• **Exercise**
Word for word, output the data, with none of its pictures.

START Listed entries

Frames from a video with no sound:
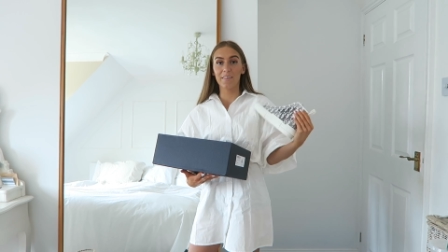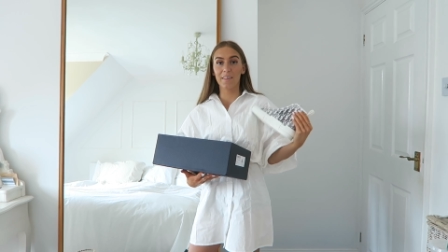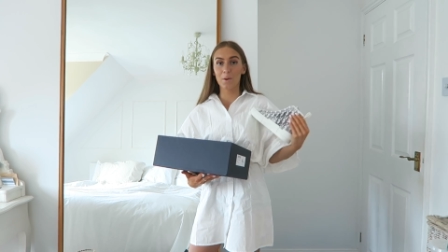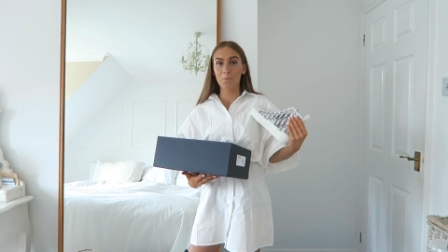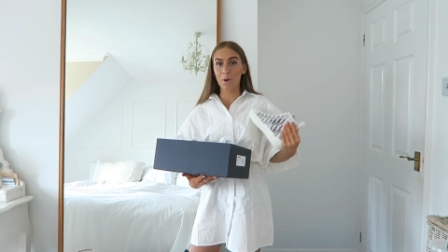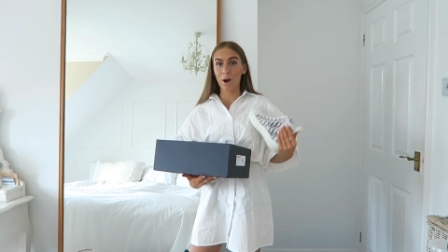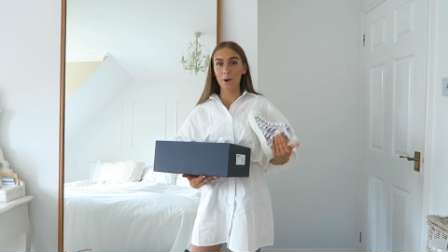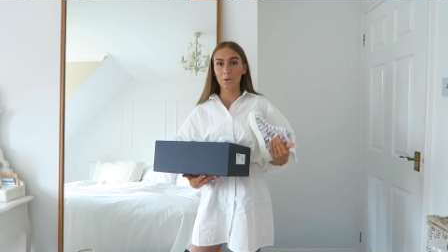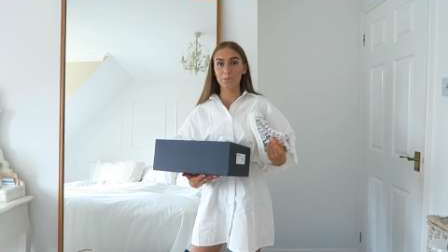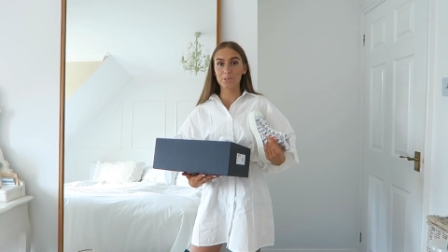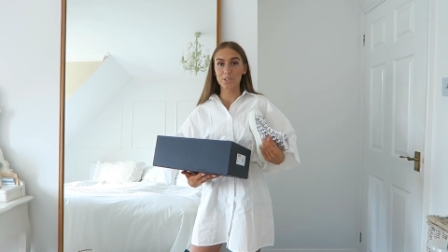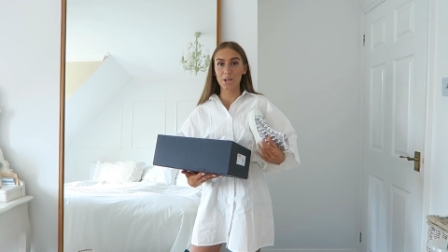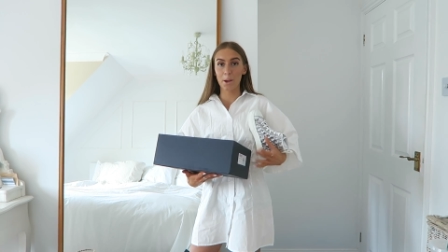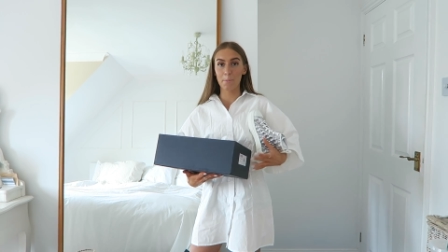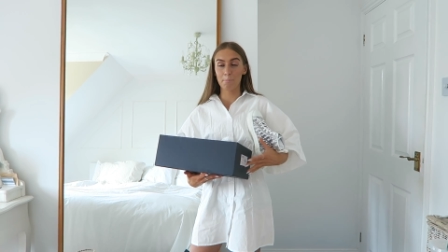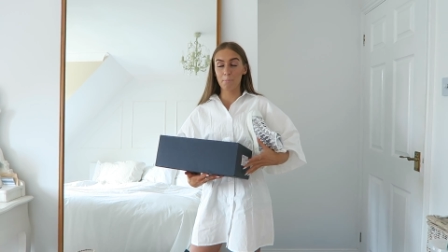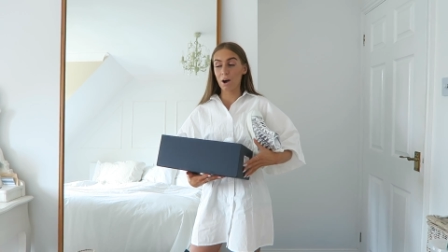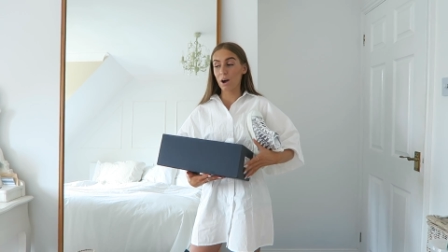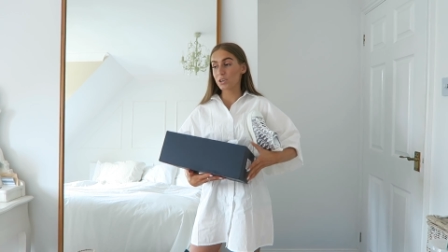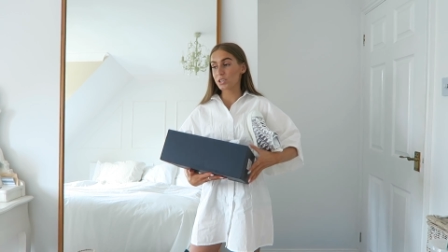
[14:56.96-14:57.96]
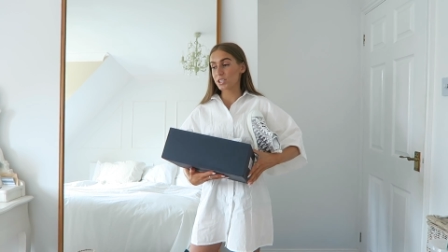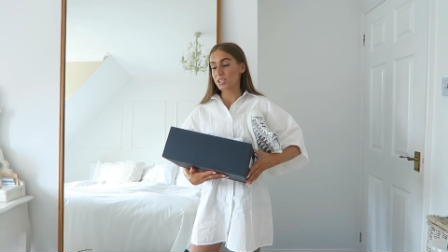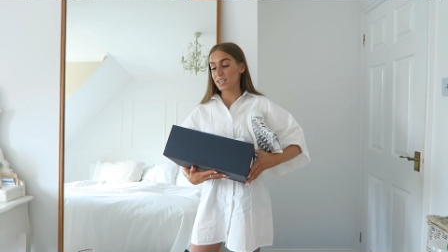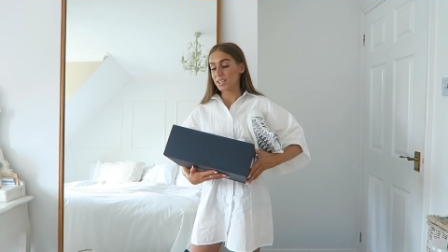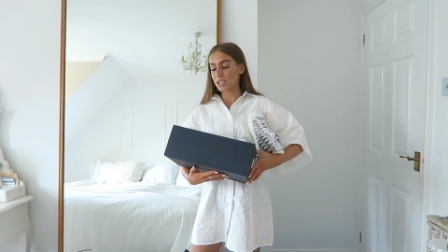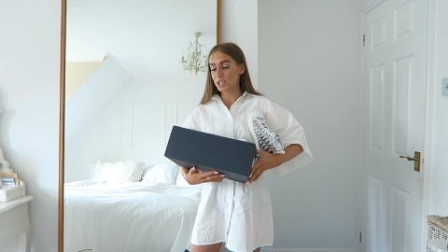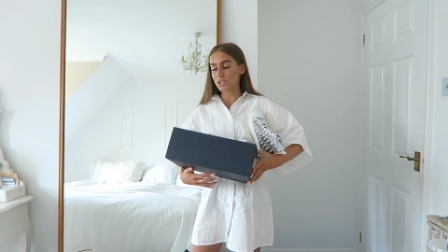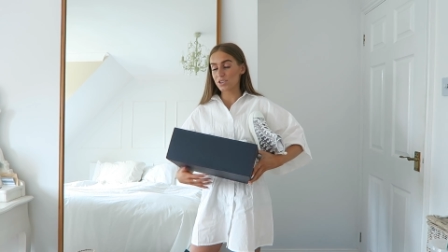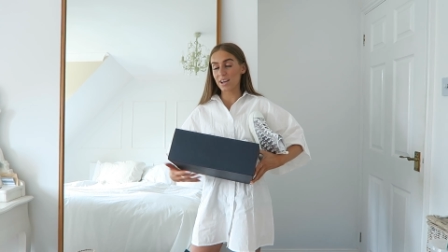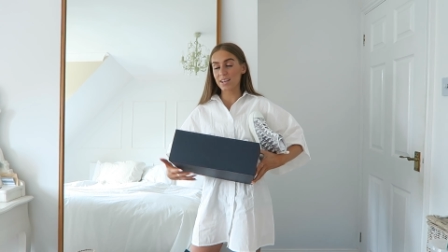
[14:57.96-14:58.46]
like they work so much.
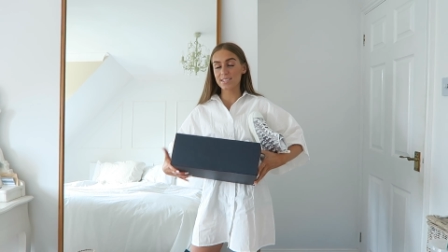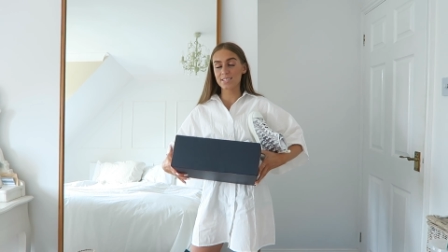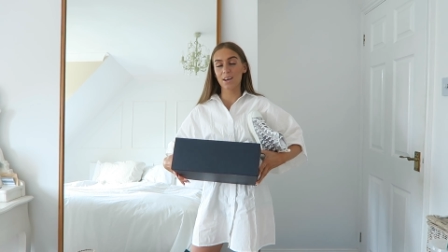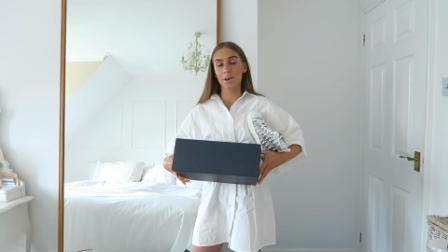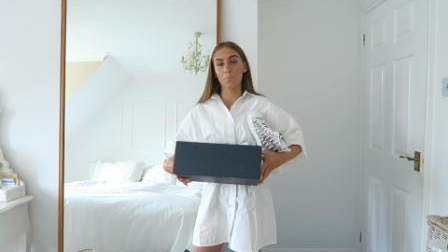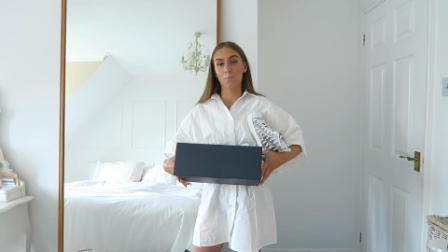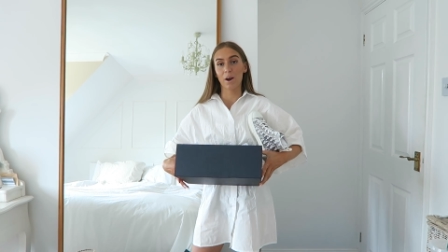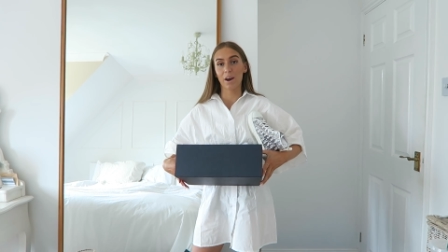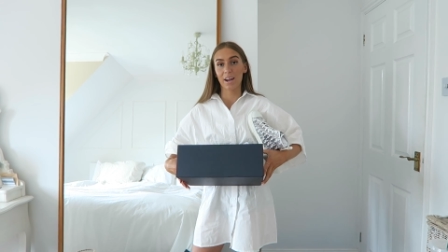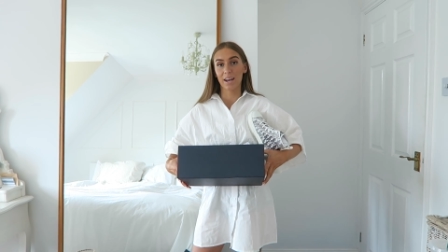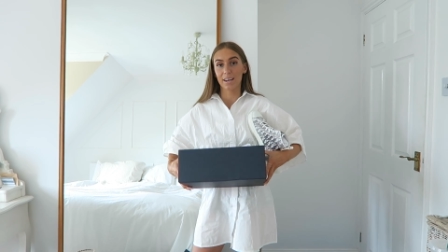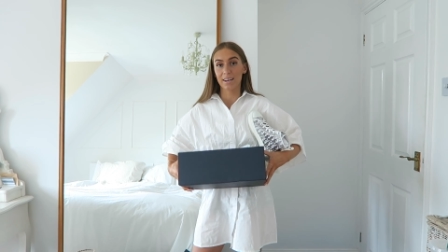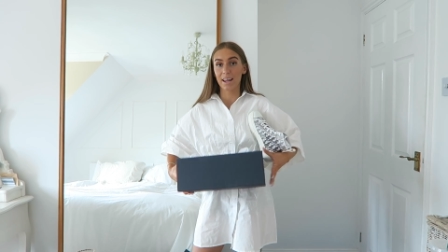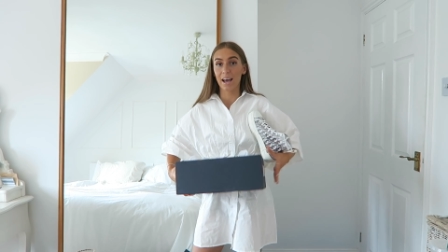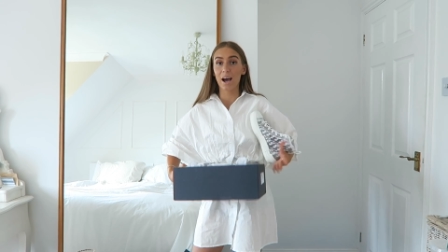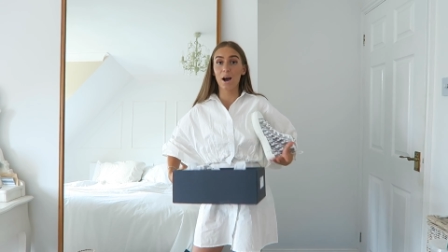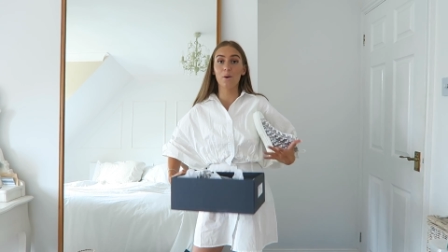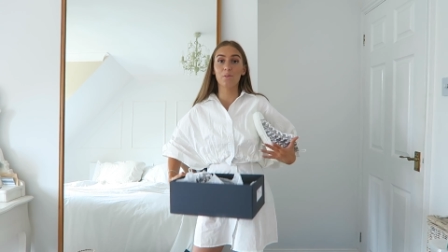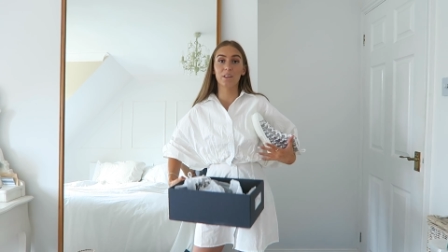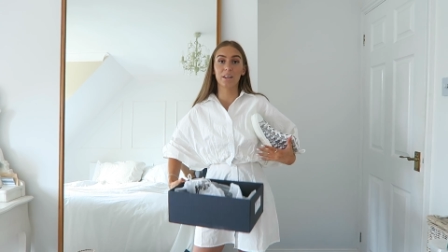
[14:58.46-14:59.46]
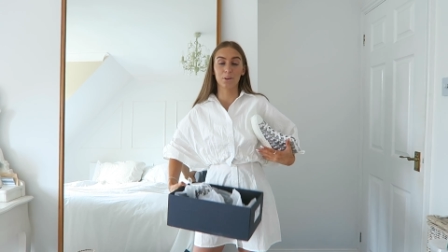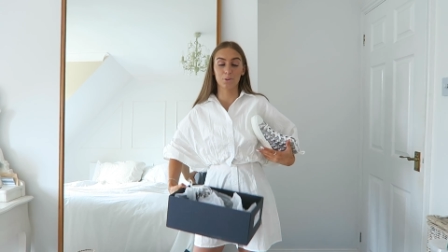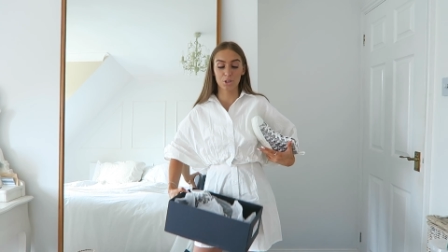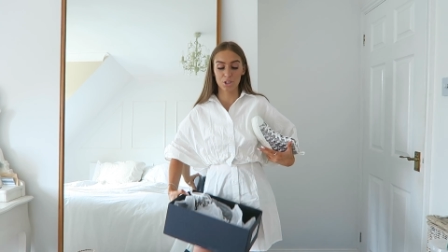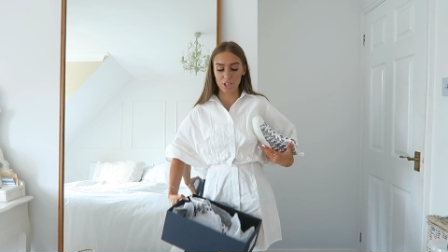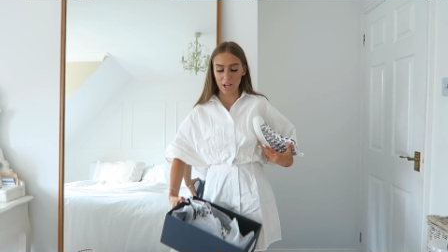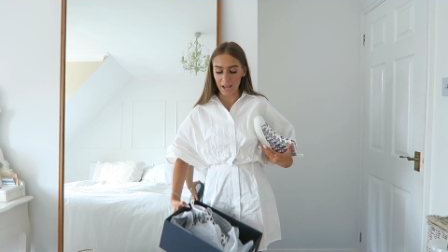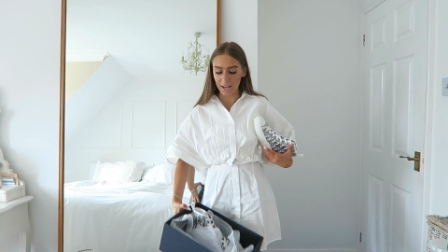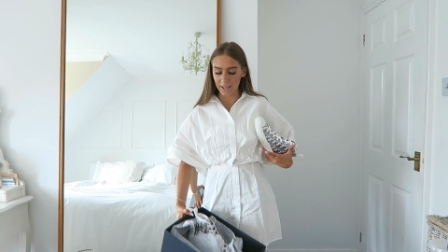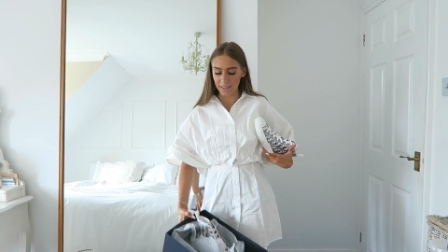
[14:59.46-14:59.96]
This dress that I'm wearing now, the little
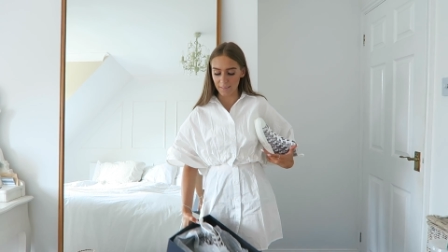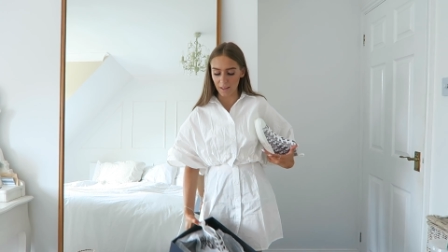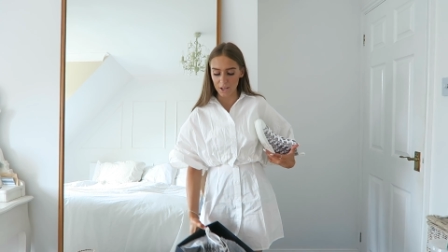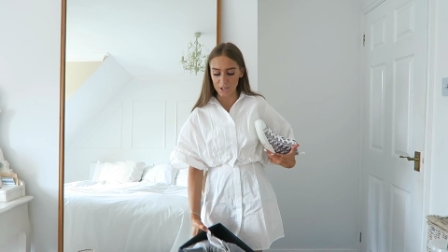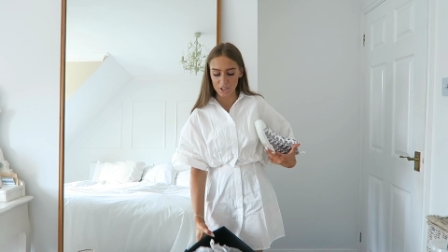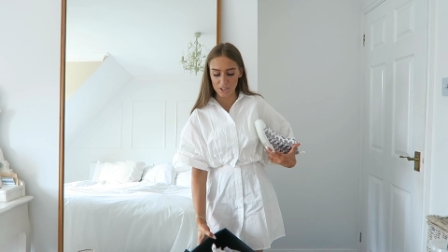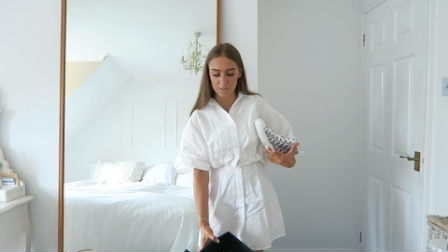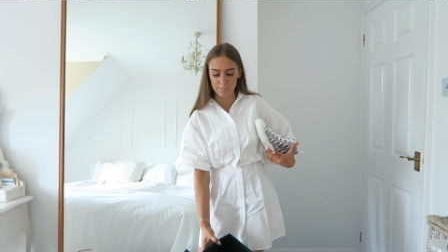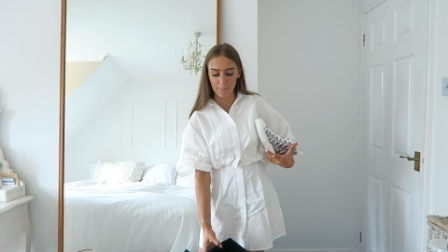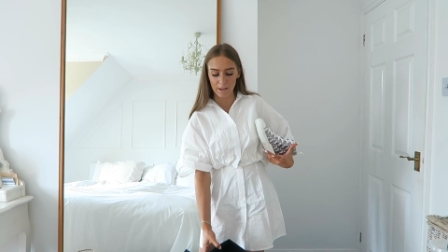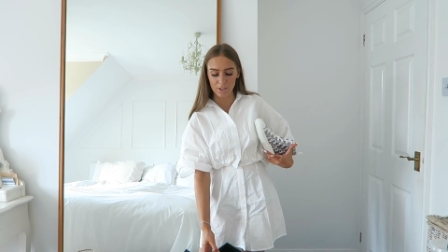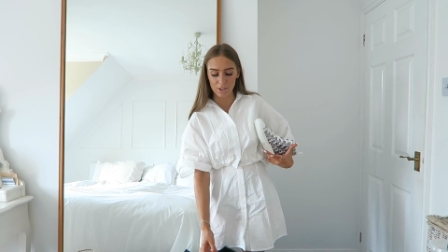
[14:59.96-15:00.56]
shacket that I just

END Listed entries

• **Exercise response**
Frames from a video with no sound:
[14:56.96-14:57.96]
[14:57.96-14:58.46]
like they work so much.
[14:58.46-14:59.46]
[14:59.46-14:59.96]
This dress that I'm wearing now, the little
[14:59.96-15:00.56]
shacket that I just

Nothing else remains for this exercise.